DESCRIPTION OF THE TASK: Leave the images out. Give every line below again, precisely.

***

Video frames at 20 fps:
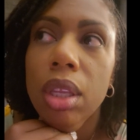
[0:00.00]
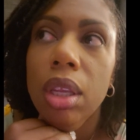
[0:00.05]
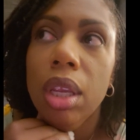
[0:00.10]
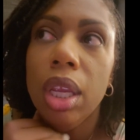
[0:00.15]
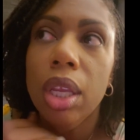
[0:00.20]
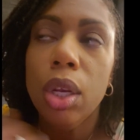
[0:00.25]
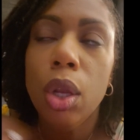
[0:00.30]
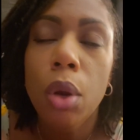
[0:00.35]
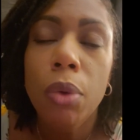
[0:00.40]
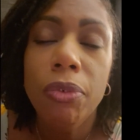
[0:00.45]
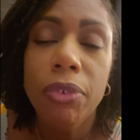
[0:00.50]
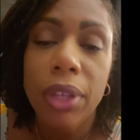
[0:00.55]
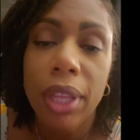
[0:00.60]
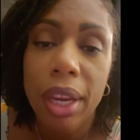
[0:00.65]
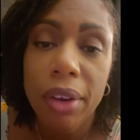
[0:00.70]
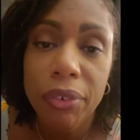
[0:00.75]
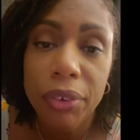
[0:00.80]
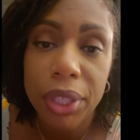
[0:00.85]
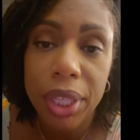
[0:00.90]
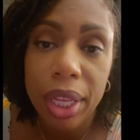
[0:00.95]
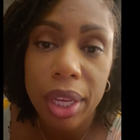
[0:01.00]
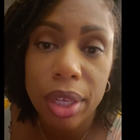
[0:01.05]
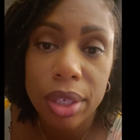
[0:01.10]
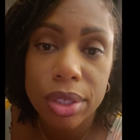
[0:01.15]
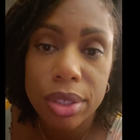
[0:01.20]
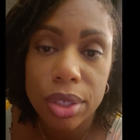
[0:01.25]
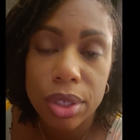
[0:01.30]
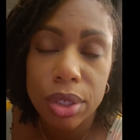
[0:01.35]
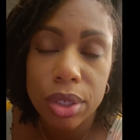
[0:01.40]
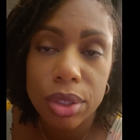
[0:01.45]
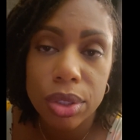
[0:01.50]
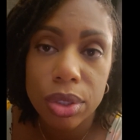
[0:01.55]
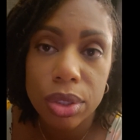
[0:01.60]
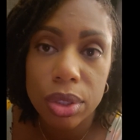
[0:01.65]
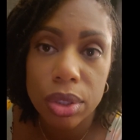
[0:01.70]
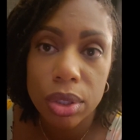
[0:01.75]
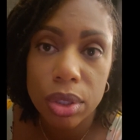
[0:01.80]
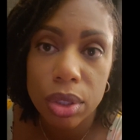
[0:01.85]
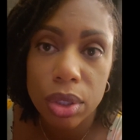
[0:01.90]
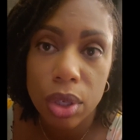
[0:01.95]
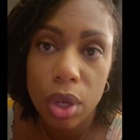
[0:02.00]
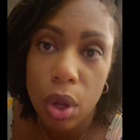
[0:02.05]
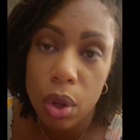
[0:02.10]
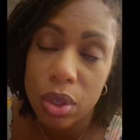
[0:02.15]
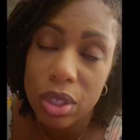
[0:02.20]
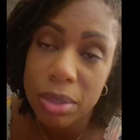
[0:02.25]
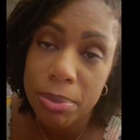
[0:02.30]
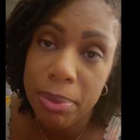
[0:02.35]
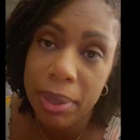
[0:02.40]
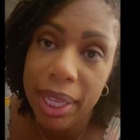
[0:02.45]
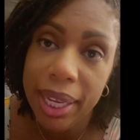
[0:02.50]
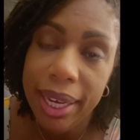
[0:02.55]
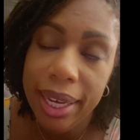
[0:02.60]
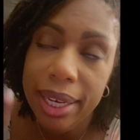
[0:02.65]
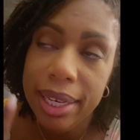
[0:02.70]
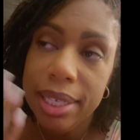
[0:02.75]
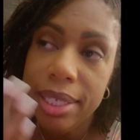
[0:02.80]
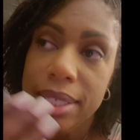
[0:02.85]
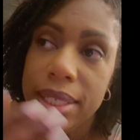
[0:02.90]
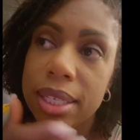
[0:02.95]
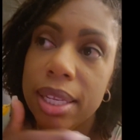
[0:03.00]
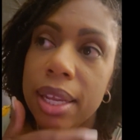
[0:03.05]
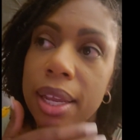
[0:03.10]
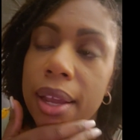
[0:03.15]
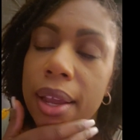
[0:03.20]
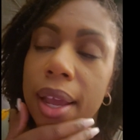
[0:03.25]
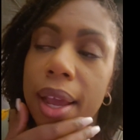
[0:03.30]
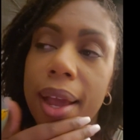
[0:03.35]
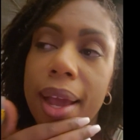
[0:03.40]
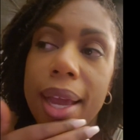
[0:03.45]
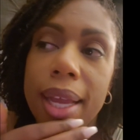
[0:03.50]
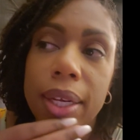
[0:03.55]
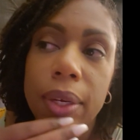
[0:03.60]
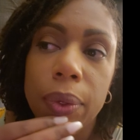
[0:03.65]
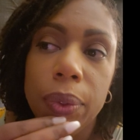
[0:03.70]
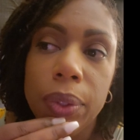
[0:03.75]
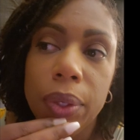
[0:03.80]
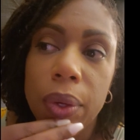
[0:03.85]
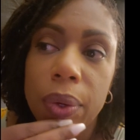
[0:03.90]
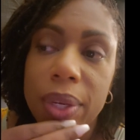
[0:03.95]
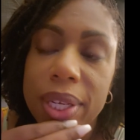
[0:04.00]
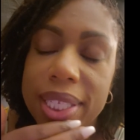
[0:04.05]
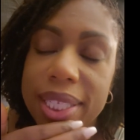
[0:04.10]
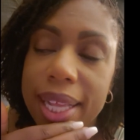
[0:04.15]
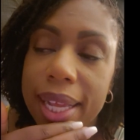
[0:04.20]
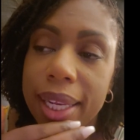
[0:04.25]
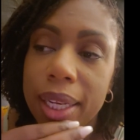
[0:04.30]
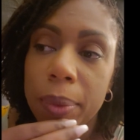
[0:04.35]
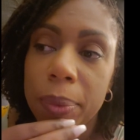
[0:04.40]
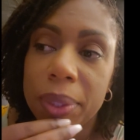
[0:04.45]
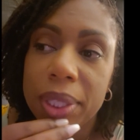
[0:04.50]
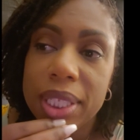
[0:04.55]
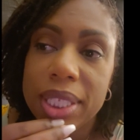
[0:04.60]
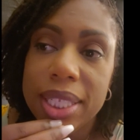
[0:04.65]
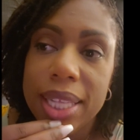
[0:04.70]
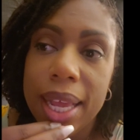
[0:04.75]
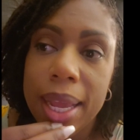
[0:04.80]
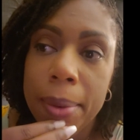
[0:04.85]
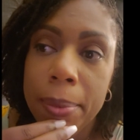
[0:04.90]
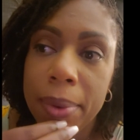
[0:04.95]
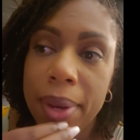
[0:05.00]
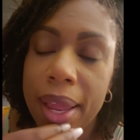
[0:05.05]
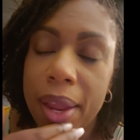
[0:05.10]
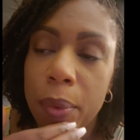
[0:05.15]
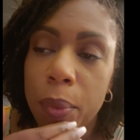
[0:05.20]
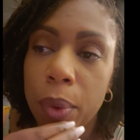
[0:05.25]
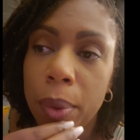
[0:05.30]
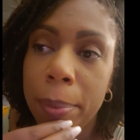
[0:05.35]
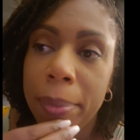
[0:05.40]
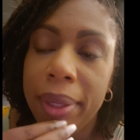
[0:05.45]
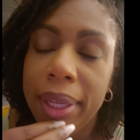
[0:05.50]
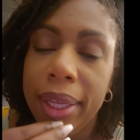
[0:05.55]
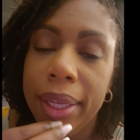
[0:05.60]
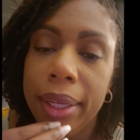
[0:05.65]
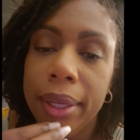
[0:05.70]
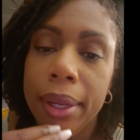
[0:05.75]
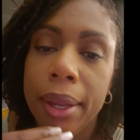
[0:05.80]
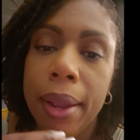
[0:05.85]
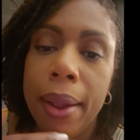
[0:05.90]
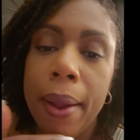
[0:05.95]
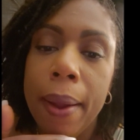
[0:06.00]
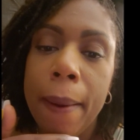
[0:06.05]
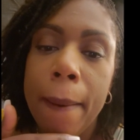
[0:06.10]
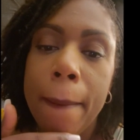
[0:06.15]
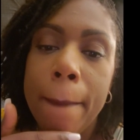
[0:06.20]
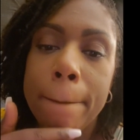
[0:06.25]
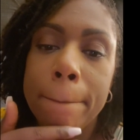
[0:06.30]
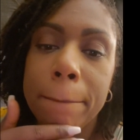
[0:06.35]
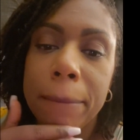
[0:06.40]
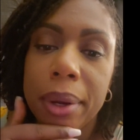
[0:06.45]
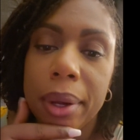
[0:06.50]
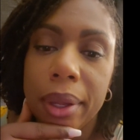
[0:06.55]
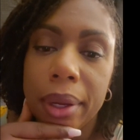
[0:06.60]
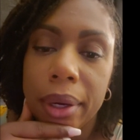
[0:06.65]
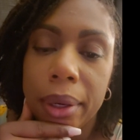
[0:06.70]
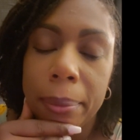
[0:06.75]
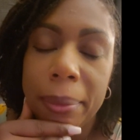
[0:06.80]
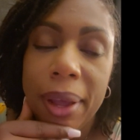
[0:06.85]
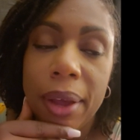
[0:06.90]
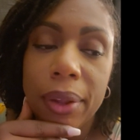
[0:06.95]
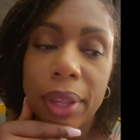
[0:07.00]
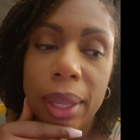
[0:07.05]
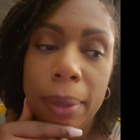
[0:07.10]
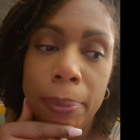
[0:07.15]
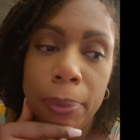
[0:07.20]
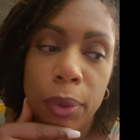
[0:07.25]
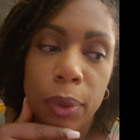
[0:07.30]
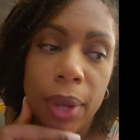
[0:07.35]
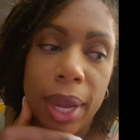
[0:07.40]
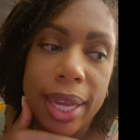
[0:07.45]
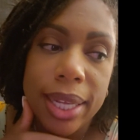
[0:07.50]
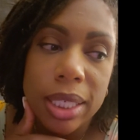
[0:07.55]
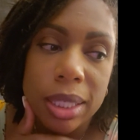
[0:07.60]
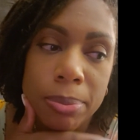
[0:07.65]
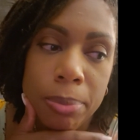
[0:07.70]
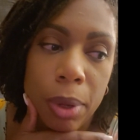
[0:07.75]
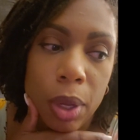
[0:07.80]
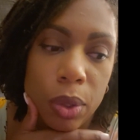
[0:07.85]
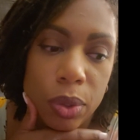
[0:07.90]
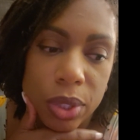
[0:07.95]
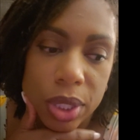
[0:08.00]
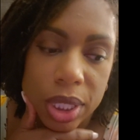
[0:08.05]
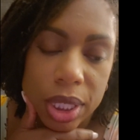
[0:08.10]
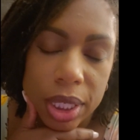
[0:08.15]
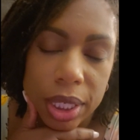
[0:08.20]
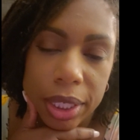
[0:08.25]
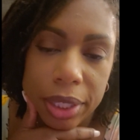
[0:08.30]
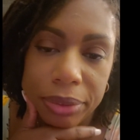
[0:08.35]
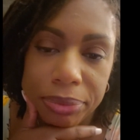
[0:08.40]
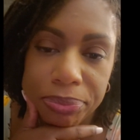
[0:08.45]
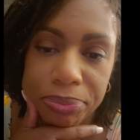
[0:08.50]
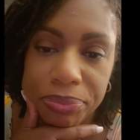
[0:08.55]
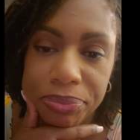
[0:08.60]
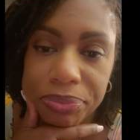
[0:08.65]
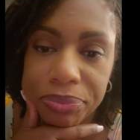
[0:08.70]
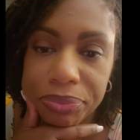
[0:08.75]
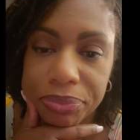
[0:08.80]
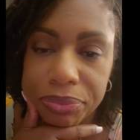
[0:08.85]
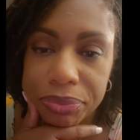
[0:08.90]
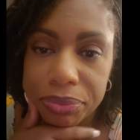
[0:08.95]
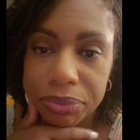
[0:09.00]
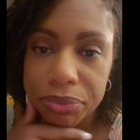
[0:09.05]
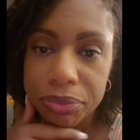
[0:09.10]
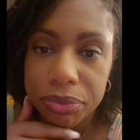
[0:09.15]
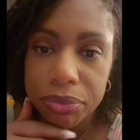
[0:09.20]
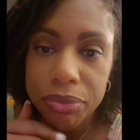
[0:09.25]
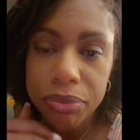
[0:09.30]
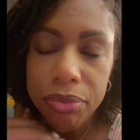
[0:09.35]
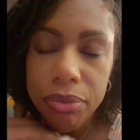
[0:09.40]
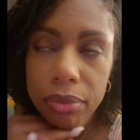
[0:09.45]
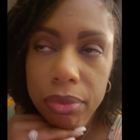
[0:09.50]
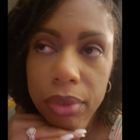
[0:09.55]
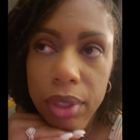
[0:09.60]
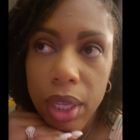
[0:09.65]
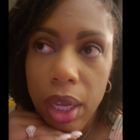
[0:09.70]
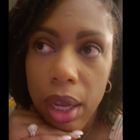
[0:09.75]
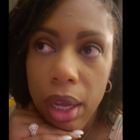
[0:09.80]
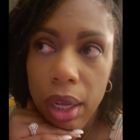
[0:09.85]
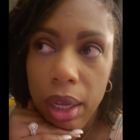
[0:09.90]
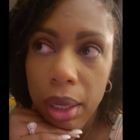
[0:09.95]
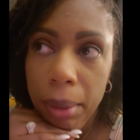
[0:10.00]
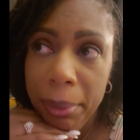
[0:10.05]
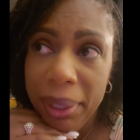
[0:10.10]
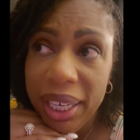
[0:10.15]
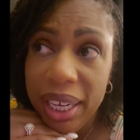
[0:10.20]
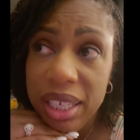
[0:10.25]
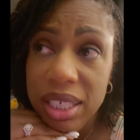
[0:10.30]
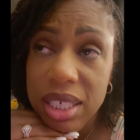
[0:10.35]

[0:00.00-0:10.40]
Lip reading: and hopefully everything goes planned. I don't know exactly what the timeline will be, but I'll keep you guys posted. And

***

FINISHED TASK:
Video frames at 20 fps:
[0:00.00]
[0:00.05]
[0:00.10]
[0:00.15]
[0:00.20]
[0:00.25]
[0:00.30]
[0:00.35]
[0:00.40]
[0:00.45]
[0:00.50]
[0:00.55]
[0:00.60]
[0:00.65]
[0:00.70]
[0:00.75]
[0:00.80]
[0:00.85]
[0:00.90]
[0:00.95]
[0:01.00]
[0:01.05]
[0:01.10]
[0:01.15]
[0:01.20]
[0:01.25]
[0:01.30]
[0:01.35]
[0:01.40]
[0:01.45]
[0:01.50]
[0:01.55]
[0:01.60]
[0:01.65]
[0:01.70]
[0:01.75]
[0:01.80]
[0:01.85]
[0:01.90]
[0:01.95]
[0:02.00]
[0:02.05]
[0:02.10]
[0:02.15]
[0:02.20]
[0:02.25]
[0:02.30]
[0:02.35]
[0:02.40]
[0:02.45]
[0:02.50]
[0:02.55]
[0:02.60]
[0:02.65]
[0:02.70]
[0:02.75]
[0:02.80]
[0:02.85]
[0:02.90]
[0:02.95]
[0:03.00]
[0:03.05]
[0:03.10]
[0:03.15]
[0:03.20]
[0:03.25]
[0:03.30]
[0:03.35]
[0:03.40]
[0:03.45]
[0:03.50]
[0:03.55]
[0:03.60]
[0:03.65]
[0:03.70]
[0:03.75]
[0:03.80]
[0:03.85]
[0:03.90]
[0:03.95]
[0:04.00]
[0:04.05]
[0:04.10]
[0:04.15]
[0:04.20]
[0:04.25]
[0:04.30]
[0:04.35]
[0:04.40]
[0:04.45]
[0:04.50]
[0:04.55]
[0:04.60]
[0:04.65]
[0:04.70]
[0:04.75]
[0:04.80]
[0:04.85]
[0:04.90]
[0:04.95]
[0:05.00]
[0:05.05]
[0:05.10]
[0:05.15]
[0:05.20]
[0:05.25]
[0:05.30]
[0:05.35]
[0:05.40]
[0:05.45]
[0:05.50]
[0:05.55]
[0:05.60]
[0:05.65]
[0:05.70]
[0:05.75]
[0:05.80]
[0:05.85]
[0:05.90]
[0:05.95]
[0:06.00]
[0:06.05]
[0:06.10]
[0:06.15]
[0:06.20]
[0:06.25]
[0:06.30]
[0:06.35]
[0:06.40]
[0:06.45]
[0:06.50]
[0:06.55]
[0:06.60]
[0:06.65]
[0:06.70]
[0:06.75]
[0:06.80]
[0:06.85]
[0:06.90]
[0:06.95]
[0:07.00]
[0:07.05]
[0:07.10]
[0:07.15]
[0:07.20]
[0:07.25]
[0:07.30]
[0:07.35]
[0:07.40]
[0:07.45]
[0:07.50]
[0:07.55]
[0:07.60]
[0:07.65]
[0:07.70]
[0:07.75]
[0:07.80]
[0:07.85]
[0:07.90]
[0:07.95]
[0:08.00]
[0:08.05]
[0:08.10]
[0:08.15]
[0:08.20]
[0:08.25]
[0:08.30]
[0:08.35]
[0:08.40]
[0:08.45]
[0:08.50]
[0:08.55]
[0:08.60]
[0:08.65]
[0:08.70]
[0:08.75]
[0:08.80]
[0:08.85]
[0:08.90]
[0:08.95]
[0:09.00]
[0:09.05]
[0:09.10]
[0:09.15]
[0:09.20]
[0:09.25]
[0:09.30]
[0:09.35]
[0:09.40]
[0:09.45]
[0:09.50]
[0:09.55]
[0:09.60]
[0:09.65]
[0:09.70]
[0:09.75]
[0:09.80]
[0:09.85]
[0:09.90]
[0:09.95]
[0:10.00]
[0:10.05]
[0:10.10]
[0:10.15]
[0:10.20]
[0:10.25]
[0:10.30]
[0:10.35]

[0:00.00-0:10.40]
Lip reading: and hopefully everything goes planned. I don't know exactly what the timeline will be, but I'll keep you guys posted. And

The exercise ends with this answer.